### Task instructions
Without the pictures, set down the records below word for word.

### Records provided
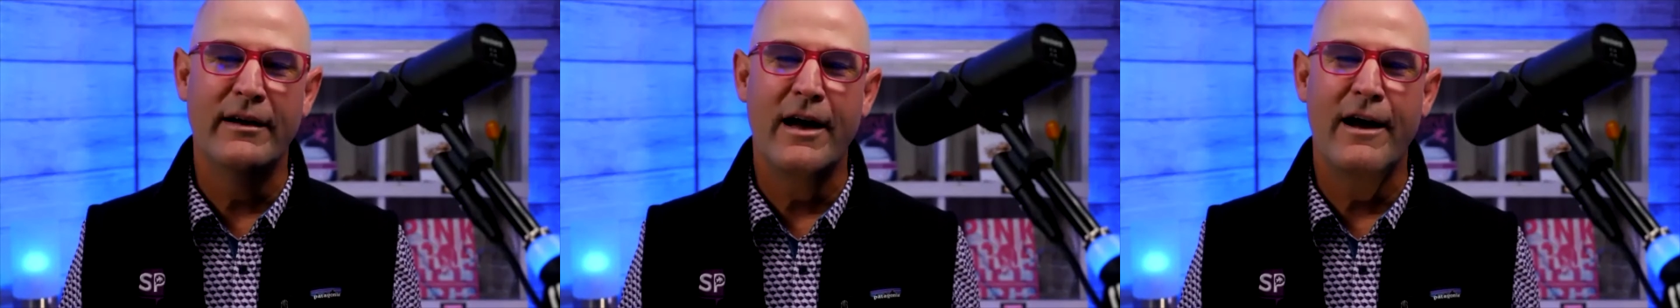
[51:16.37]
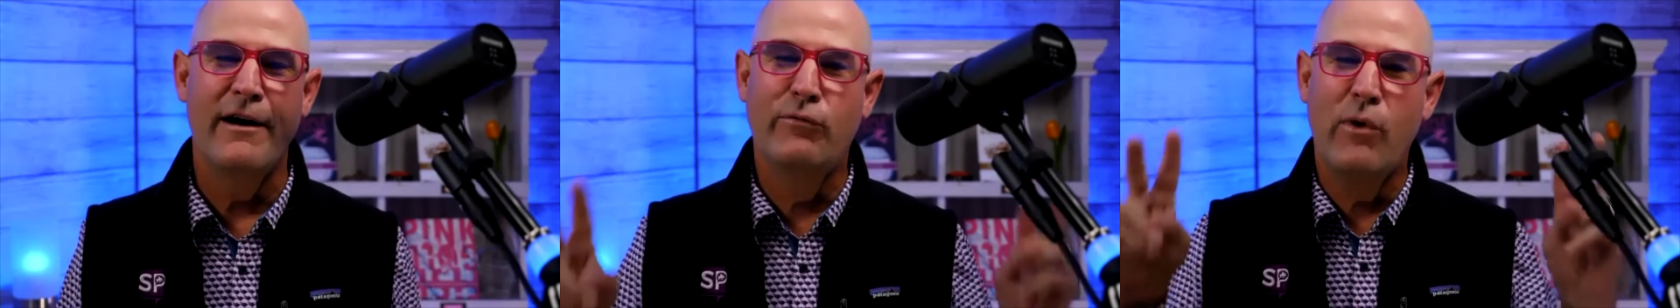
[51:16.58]

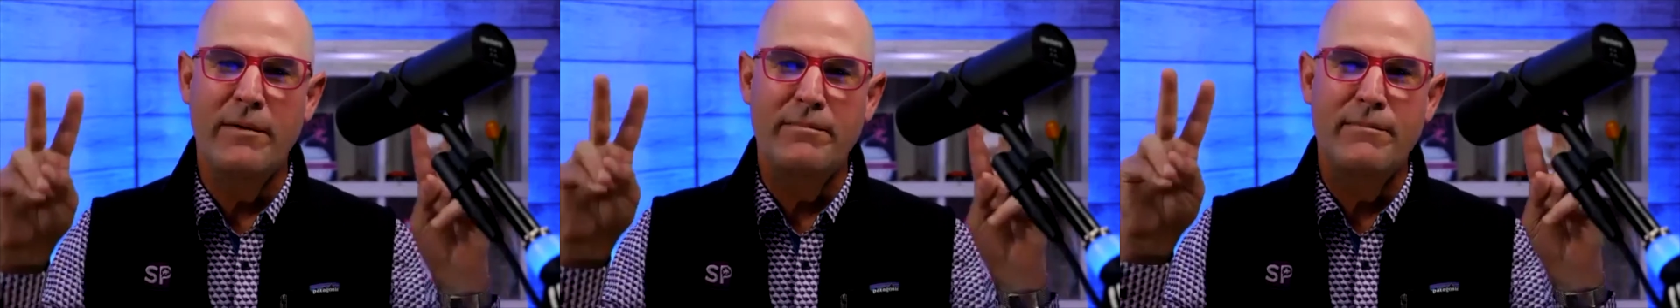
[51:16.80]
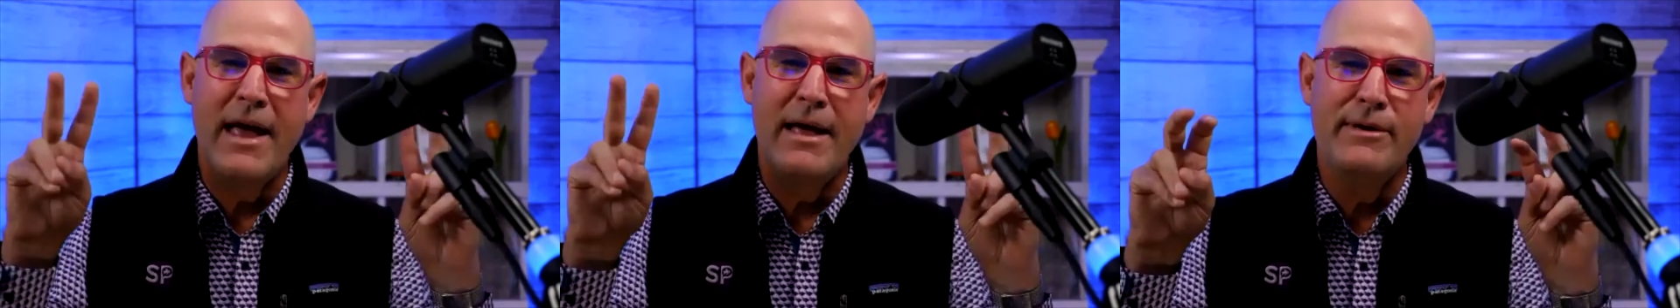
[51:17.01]
of what
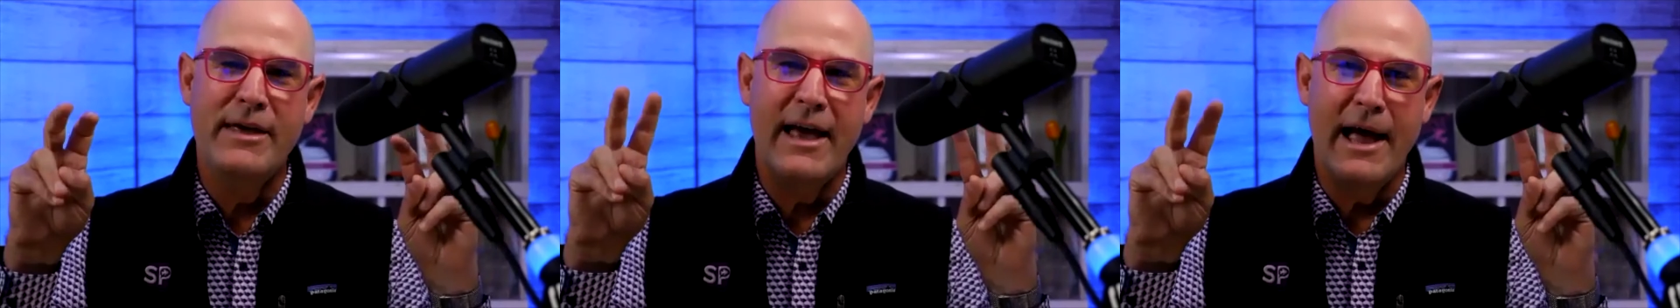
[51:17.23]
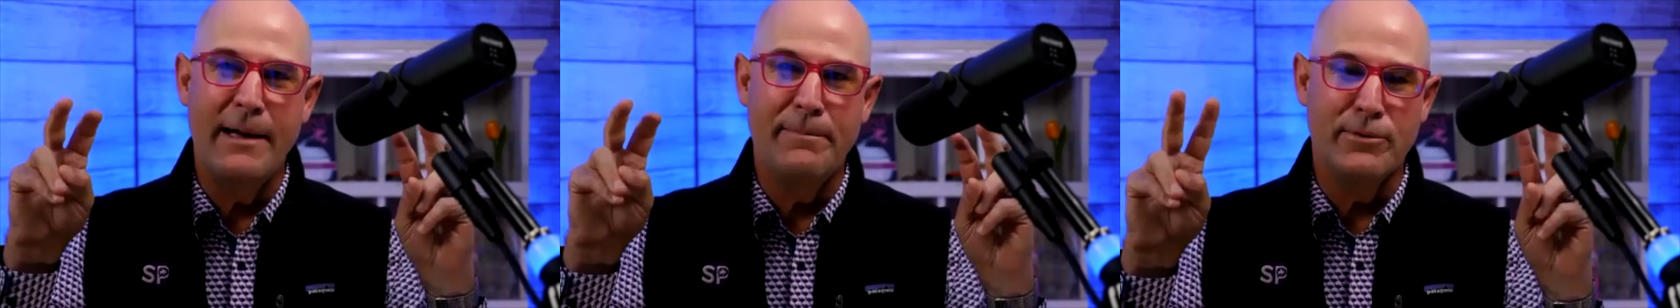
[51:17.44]
maybe
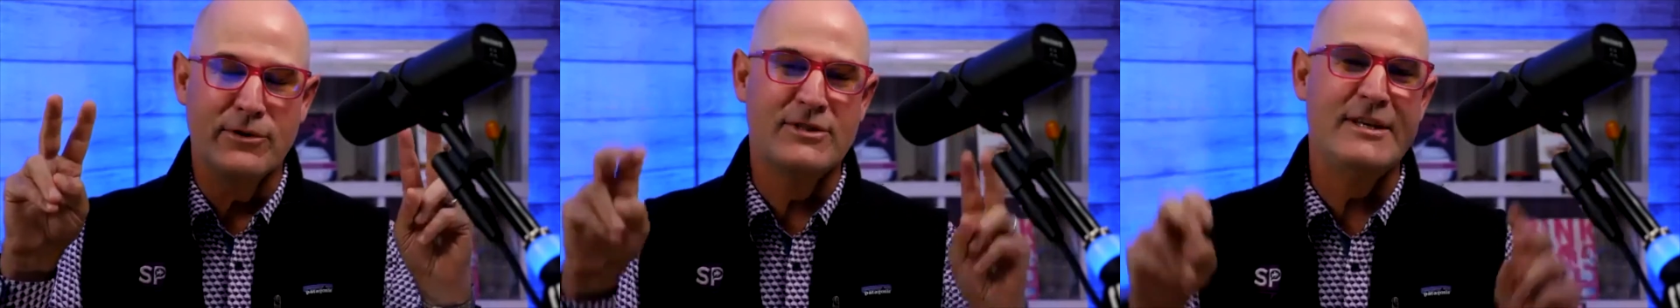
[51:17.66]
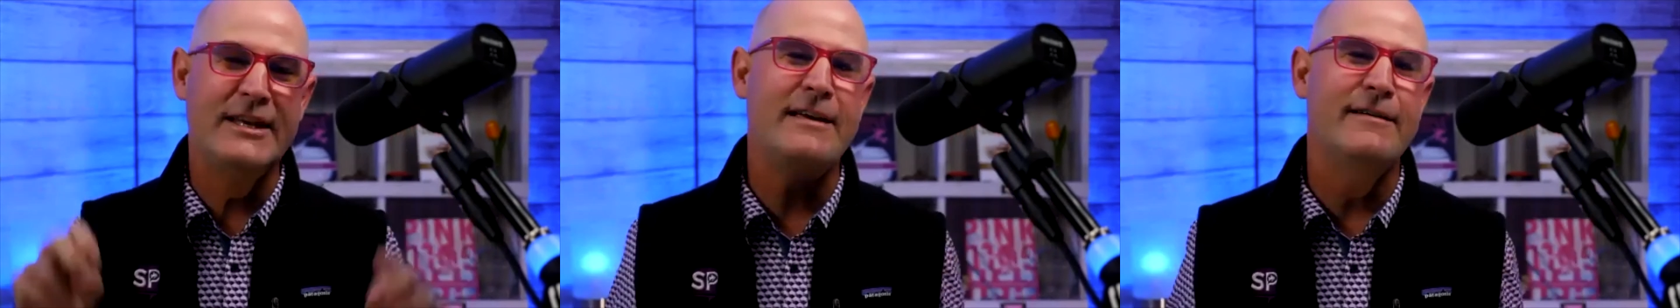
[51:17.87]
I
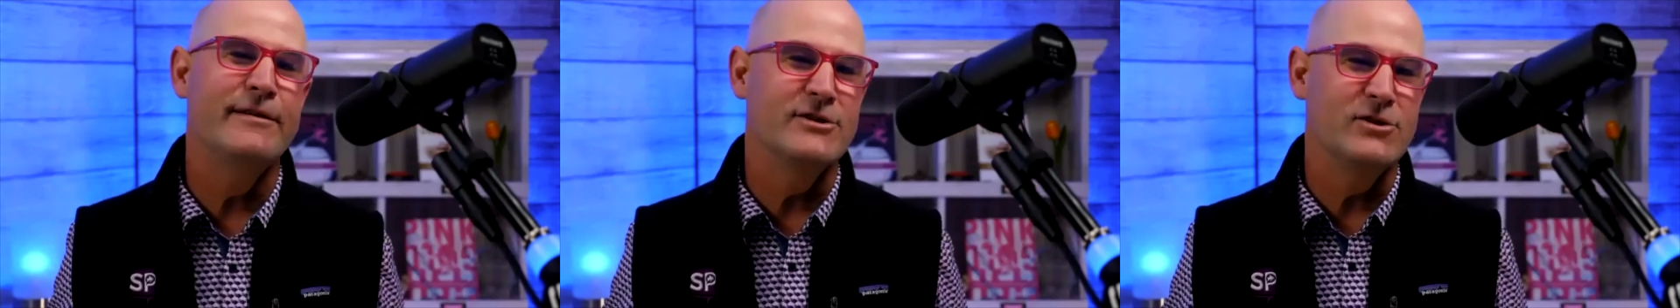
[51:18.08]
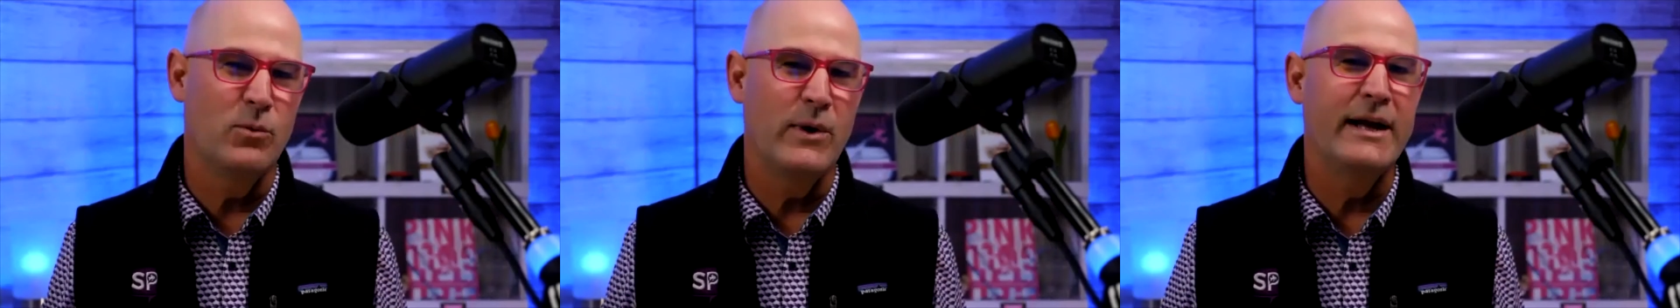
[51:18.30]
perceive as
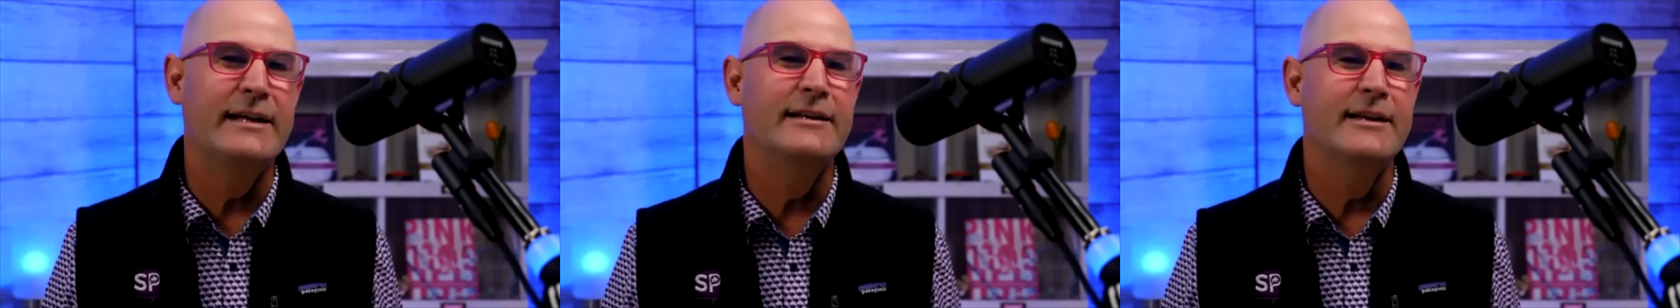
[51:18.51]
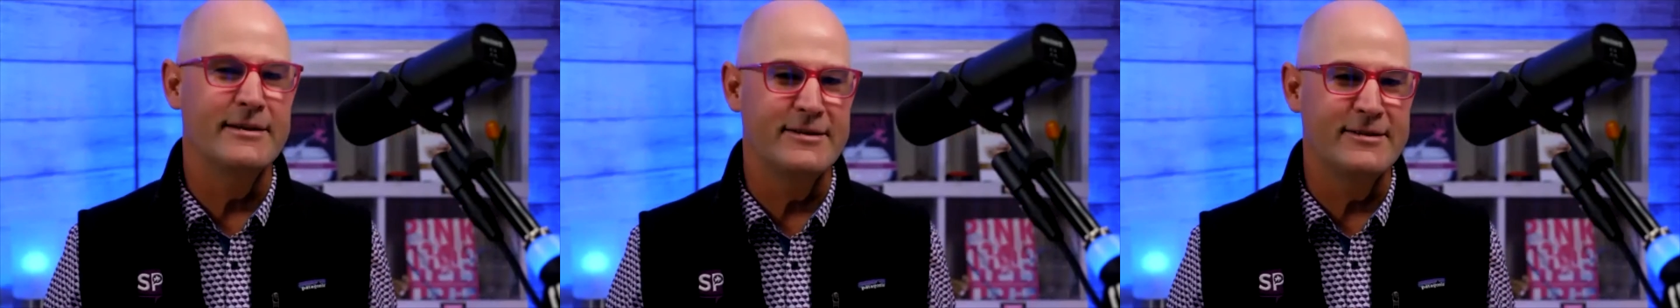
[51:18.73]
a
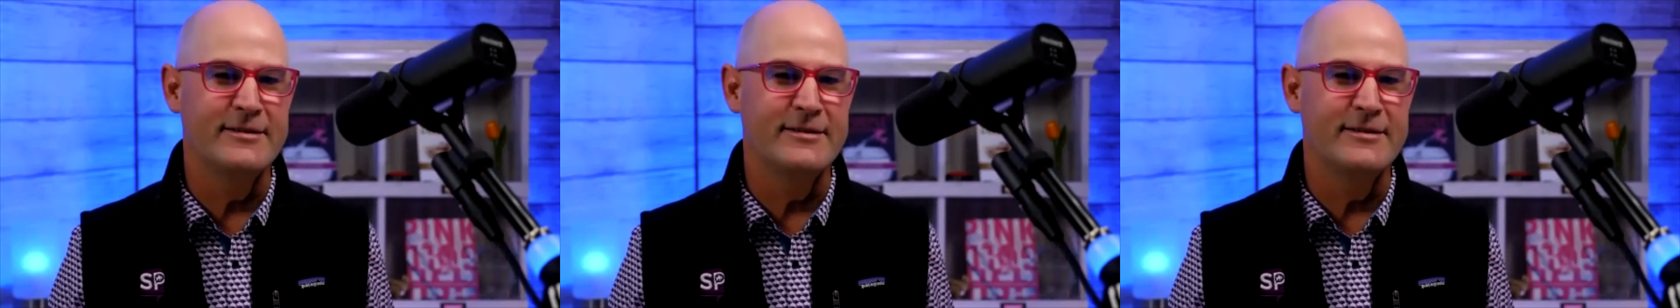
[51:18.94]
weakness.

### Result of the exercise
[51:16.37]
[51:16.58]

[51:16.80]
[51:17.01]
of what
[51:17.23]
[51:17.44]
maybe
[51:17.66]
[51:17.87]
I
[51:18.08]
[51:18.30]
perceive as
[51:18.51]
[51:18.73]
a
[51:18.94]
weakness.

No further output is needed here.